If you happen to be among those people who dismiss science with a wave of a hand and a remark that science has its own specious agenda; if you believe politicians who are lacking even a glancing acquaintance with science over those people who devote their life to it, congratulations! Your lack of curiosity and your distrust in the scientific method just saved you anywhere from $45 to $150, which is the price of admission to hear Neil deGrasse Tyson speak on “Cosmic Collisions” at 7:30 p.m. March 25 at the Terrace Theater.

No one has brought the farthest reaches of science, particularly in the fields of astrophysics and quantum mechanics, down to the level of the common and moderately informed person more entertainingly and effectively than Tyson, who picked up the science-as-pop-culture ball following the death of astronomer Carl Sagan and who passed Stephen Hawking in bringing clear explanations of complicated theories to those of us whose entanglements with science might have peaked in seventh grade when we made a Styrofoam model of a paramecium with pipe-cleaner cilia.

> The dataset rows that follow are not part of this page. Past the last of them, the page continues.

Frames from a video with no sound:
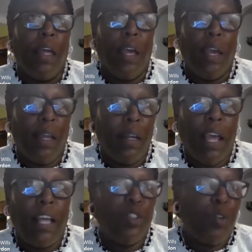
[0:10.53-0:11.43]
And
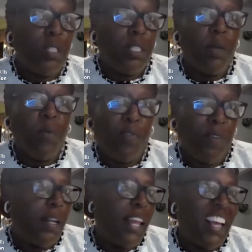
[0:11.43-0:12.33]
as you can see
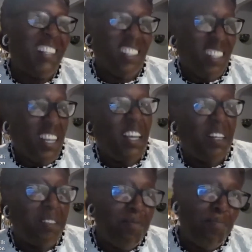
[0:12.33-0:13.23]
within the last
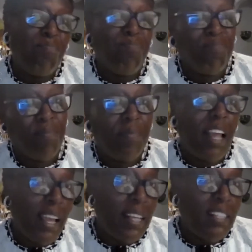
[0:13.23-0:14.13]
10,
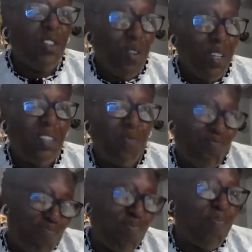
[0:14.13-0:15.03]
I guess you can
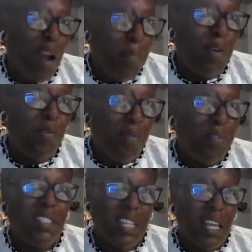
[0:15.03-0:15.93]
probably
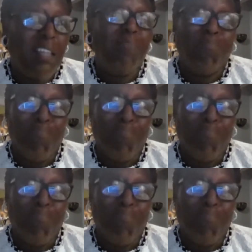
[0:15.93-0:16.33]
roughly say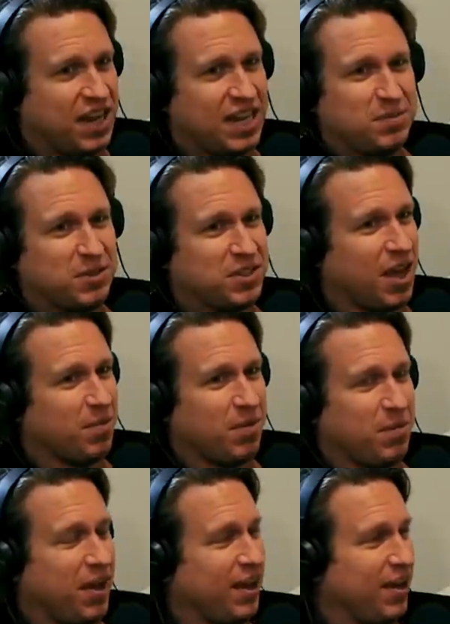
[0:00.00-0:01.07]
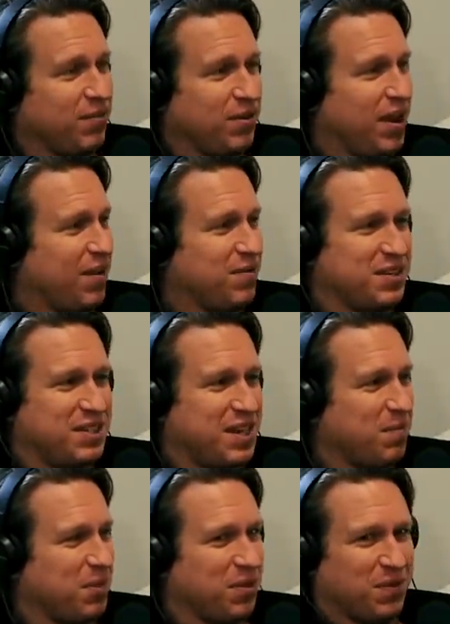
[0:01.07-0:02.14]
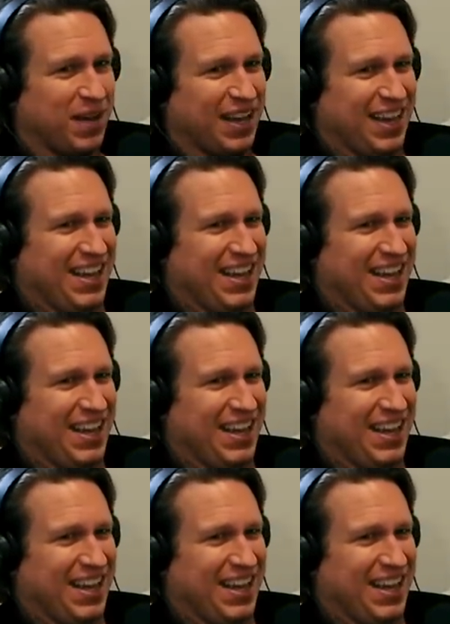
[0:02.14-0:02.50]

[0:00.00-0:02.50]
Jasmine's got my back every and every step of the way.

Tyson, who studied his way up through the public schools of New York City to a bachelor’s degree in physics from Harvard and a doctorate in astrophysics from Columbia, has published several entertaining and lucid books on science, most recently “Astrophysics for People in a Hurry.”

In his Long Beach lecture, “Cosmic Collisions,” Tyson will explain how things that run into each other is a big part of life on the planet, to creating our moon, to killing dinosaurs (thereby paving the way for human beings to succeed), to what could eventually destroy the planet. In Tyson’s hands, collisions are cool!

Tickets for Tyson’s appearance go on sale at 10 a.m. Friday. You can purchase them at the Terrace box office or at Ticketmaster.